Task details: Leave out the pictures and retype everything else in the records below exactly.

========

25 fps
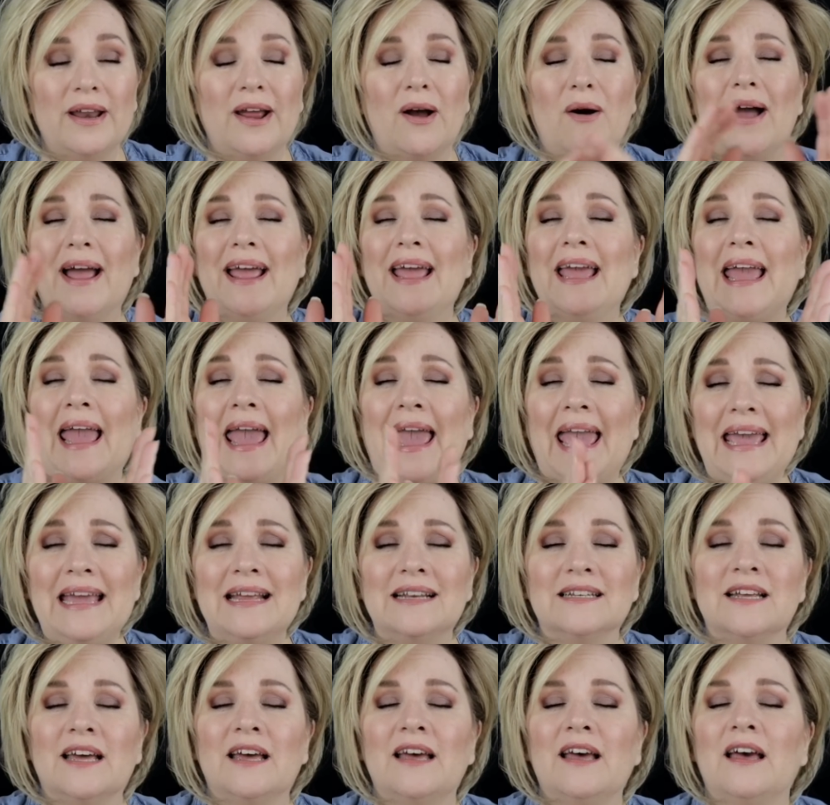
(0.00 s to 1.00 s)
Now I
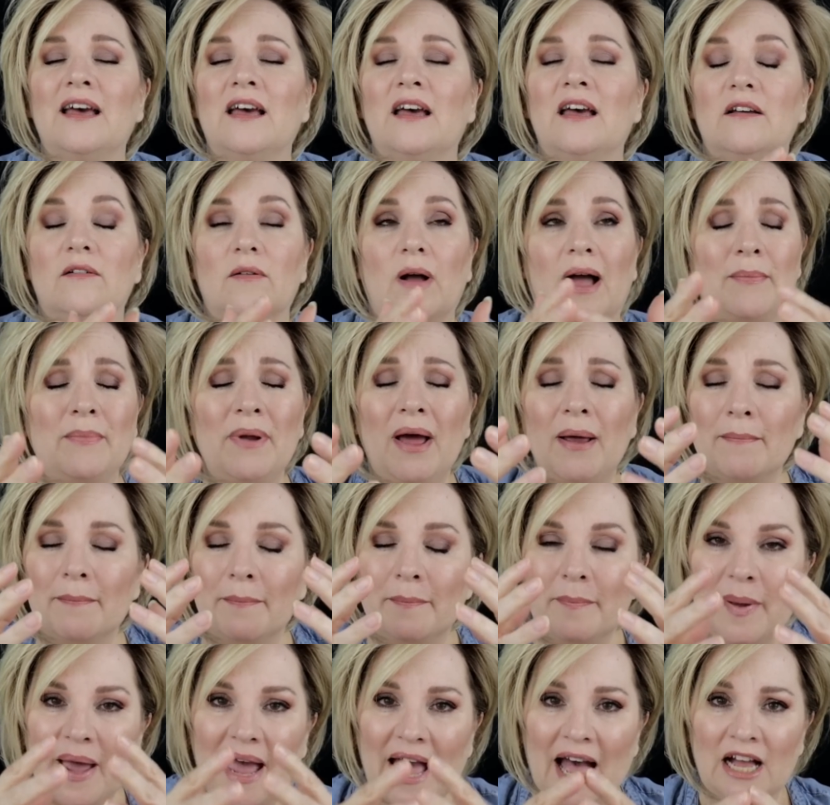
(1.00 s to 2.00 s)
hate, I'm
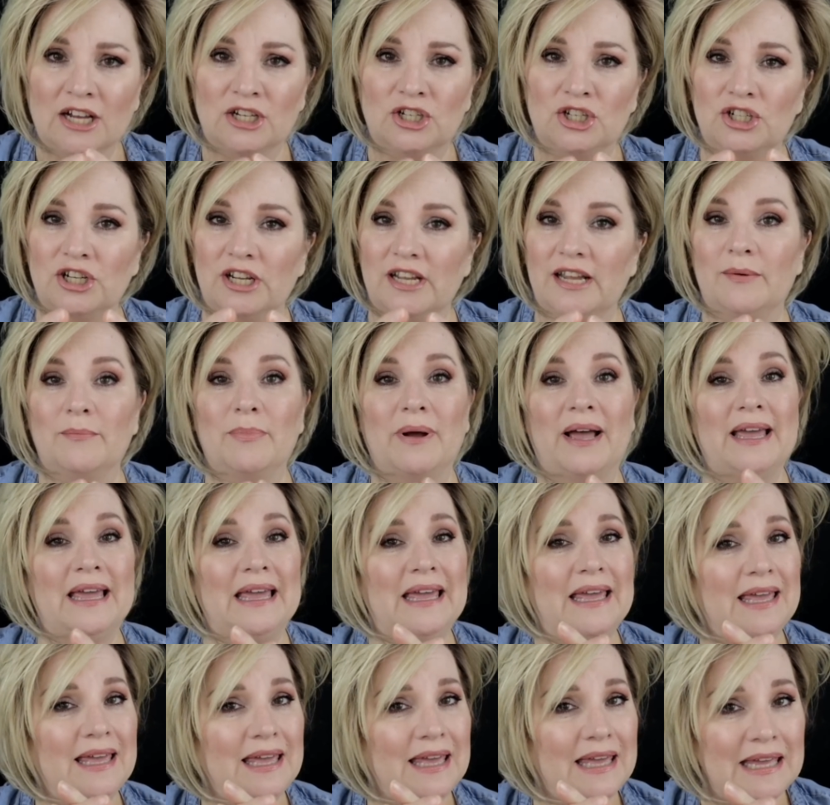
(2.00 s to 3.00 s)
not bashing by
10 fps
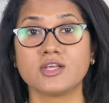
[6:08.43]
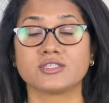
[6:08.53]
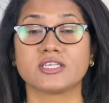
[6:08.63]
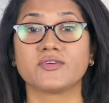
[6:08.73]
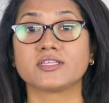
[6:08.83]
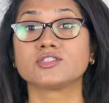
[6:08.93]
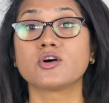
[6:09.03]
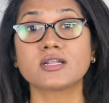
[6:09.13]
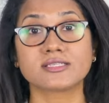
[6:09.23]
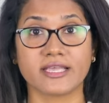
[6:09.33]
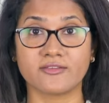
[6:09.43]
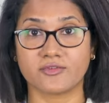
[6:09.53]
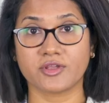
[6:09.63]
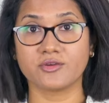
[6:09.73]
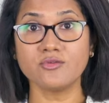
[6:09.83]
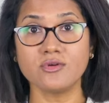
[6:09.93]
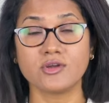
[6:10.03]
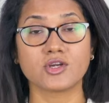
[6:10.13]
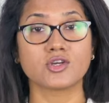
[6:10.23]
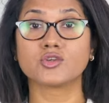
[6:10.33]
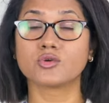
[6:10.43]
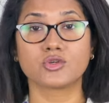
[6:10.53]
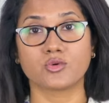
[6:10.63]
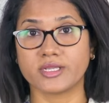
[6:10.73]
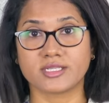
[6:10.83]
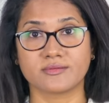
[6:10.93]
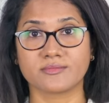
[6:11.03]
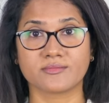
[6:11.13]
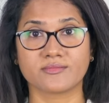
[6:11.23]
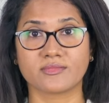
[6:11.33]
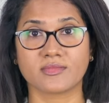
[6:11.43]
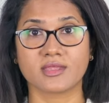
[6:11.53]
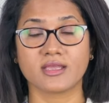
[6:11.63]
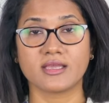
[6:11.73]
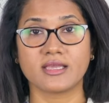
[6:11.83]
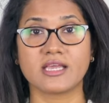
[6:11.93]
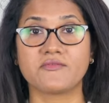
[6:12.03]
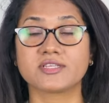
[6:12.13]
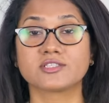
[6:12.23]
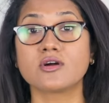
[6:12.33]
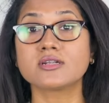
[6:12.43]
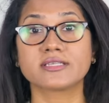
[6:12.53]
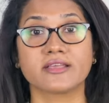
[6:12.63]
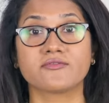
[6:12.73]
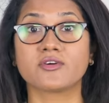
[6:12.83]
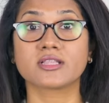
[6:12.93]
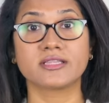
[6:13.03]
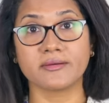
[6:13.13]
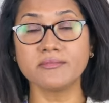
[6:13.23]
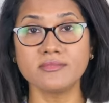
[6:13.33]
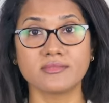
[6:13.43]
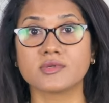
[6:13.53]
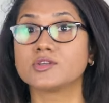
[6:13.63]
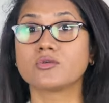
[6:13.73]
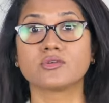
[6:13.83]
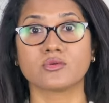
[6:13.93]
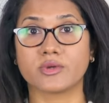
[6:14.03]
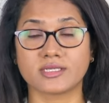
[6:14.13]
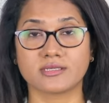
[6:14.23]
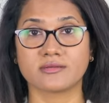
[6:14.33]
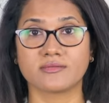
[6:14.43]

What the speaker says: So if it's not safe for you, don't do it. If it's not safe for them, don't do it.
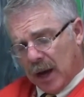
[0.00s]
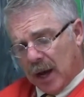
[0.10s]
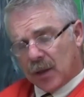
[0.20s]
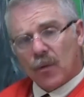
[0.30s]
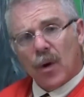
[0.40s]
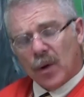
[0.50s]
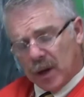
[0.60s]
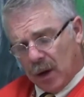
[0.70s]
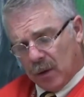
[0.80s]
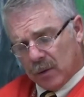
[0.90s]
and the
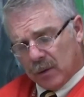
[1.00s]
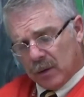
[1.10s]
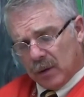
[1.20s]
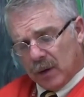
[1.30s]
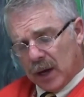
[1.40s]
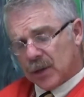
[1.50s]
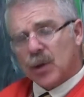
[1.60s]
rodeo and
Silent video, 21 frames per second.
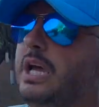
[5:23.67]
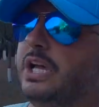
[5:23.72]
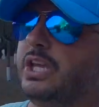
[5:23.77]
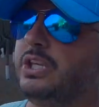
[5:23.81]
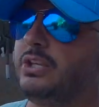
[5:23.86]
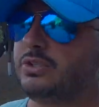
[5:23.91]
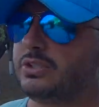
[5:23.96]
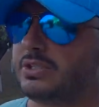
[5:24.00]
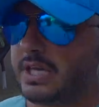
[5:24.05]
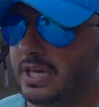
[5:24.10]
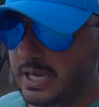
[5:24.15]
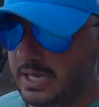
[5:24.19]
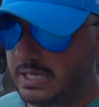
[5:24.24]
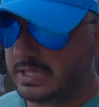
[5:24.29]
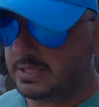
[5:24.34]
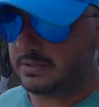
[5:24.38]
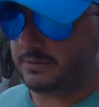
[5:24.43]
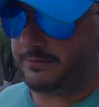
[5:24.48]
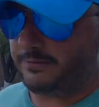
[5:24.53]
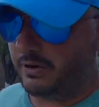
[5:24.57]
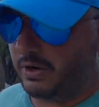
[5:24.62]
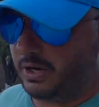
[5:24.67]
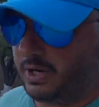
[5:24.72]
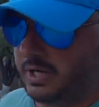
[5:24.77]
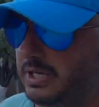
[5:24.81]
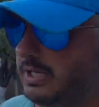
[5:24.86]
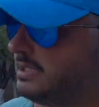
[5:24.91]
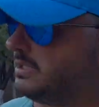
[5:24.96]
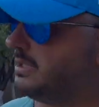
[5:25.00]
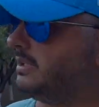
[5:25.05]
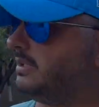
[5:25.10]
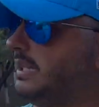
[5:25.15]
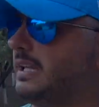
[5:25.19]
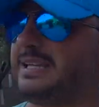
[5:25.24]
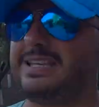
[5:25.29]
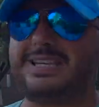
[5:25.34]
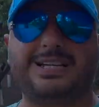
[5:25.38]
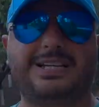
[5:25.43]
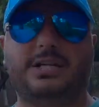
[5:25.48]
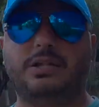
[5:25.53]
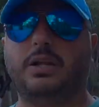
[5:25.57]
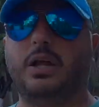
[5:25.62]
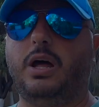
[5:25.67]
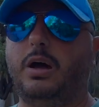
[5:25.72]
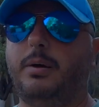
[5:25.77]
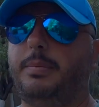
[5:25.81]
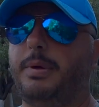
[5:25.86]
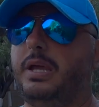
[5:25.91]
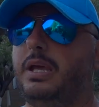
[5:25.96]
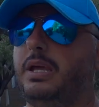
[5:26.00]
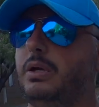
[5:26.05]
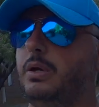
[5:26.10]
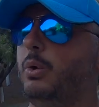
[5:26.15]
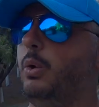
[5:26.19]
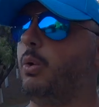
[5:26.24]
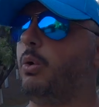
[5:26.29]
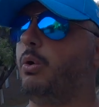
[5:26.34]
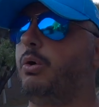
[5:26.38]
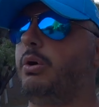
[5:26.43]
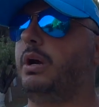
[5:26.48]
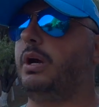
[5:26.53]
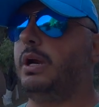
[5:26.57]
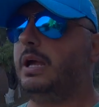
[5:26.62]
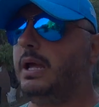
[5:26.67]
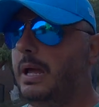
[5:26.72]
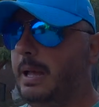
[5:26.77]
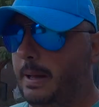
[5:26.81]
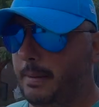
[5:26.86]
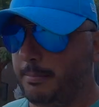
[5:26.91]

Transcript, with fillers: You can't find like clubbing or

========

Result of the exercise:
25 fps
(0.00 s to 1.00 s)
Now I
(1.00 s to 2.00 s)
hate, I'm
(2.00 s to 3.00 s)
not bashing by
10 fps
[6:08.43]
[6:08.53]
[6:08.63]
[6:08.73]
[6:08.83]
[6:08.93]
[6:09.03]
[6:09.13]
[6:09.23]
[6:09.33]
[6:09.43]
[6:09.53]
[6:09.63]
[6:09.73]
[6:09.83]
[6:09.93]
[6:10.03]
[6:10.13]
[6:10.23]
[6:10.33]
[6:10.43]
[6:10.53]
[6:10.63]
[6:10.73]
[6:10.83]
[6:10.93]
[6:11.03]
[6:11.13]
[6:11.23]
[6:11.33]
[6:11.43]
[6:11.53]
[6:11.63]
[6:11.73]
[6:11.83]
[6:11.93]
[6:12.03]
[6:12.13]
[6:12.23]
[6:12.33]
[6:12.43]
[6:12.53]
[6:12.63]
[6:12.73]
[6:12.83]
[6:12.93]
[6:13.03]
[6:13.13]
[6:13.23]
[6:13.33]
[6:13.43]
[6:13.53]
[6:13.63]
[6:13.73]
[6:13.83]
[6:13.93]
[6:14.03]
[6:14.13]
[6:14.23]
[6:14.33]
[6:14.43]

What the speaker says: So if it's not safe for you, don't do it. If it's not safe for them, don't do it.
[0.00s]
[0.10s]
[0.20s]
[0.30s]
[0.40s]
[0.50s]
[0.60s]
[0.70s]
[0.80s]
[0.90s]
and the
[1.00s]
[1.10s]
[1.20s]
[1.30s]
[1.40s]
[1.50s]
[1.60s]
rodeo and
Silent video, 21 frames per second.
[5:23.67]
[5:23.72]
[5:23.77]
[5:23.81]
[5:23.86]
[5:23.91]
[5:23.96]
[5:24.00]
[5:24.05]
[5:24.10]
[5:24.15]
[5:24.19]
[5:24.24]
[5:24.29]
[5:24.34]
[5:24.38]
[5:24.43]
[5:24.48]
[5:24.53]
[5:24.57]
[5:24.62]
[5:24.67]
[5:24.72]
[5:24.77]
[5:24.81]
[5:24.86]
[5:24.91]
[5:24.96]
[5:25.00]
[5:25.05]
[5:25.10]
[5:25.15]
[5:25.19]
[5:25.24]
[5:25.29]
[5:25.34]
[5:25.38]
[5:25.43]
[5:25.48]
[5:25.53]
[5:25.57]
[5:25.62]
[5:25.67]
[5:25.72]
[5:25.77]
[5:25.81]
[5:25.86]
[5:25.91]
[5:25.96]
[5:26.00]
[5:26.05]
[5:26.10]
[5:26.15]
[5:26.19]
[5:26.24]
[5:26.29]
[5:26.34]
[5:26.38]
[5:26.43]
[5:26.48]
[5:26.53]
[5:26.57]
[5:26.62]
[5:26.67]
[5:26.72]
[5:26.77]
[5:26.81]
[5:26.86]
[5:26.91]

Transcript, with fillers: You can't find like clubbing or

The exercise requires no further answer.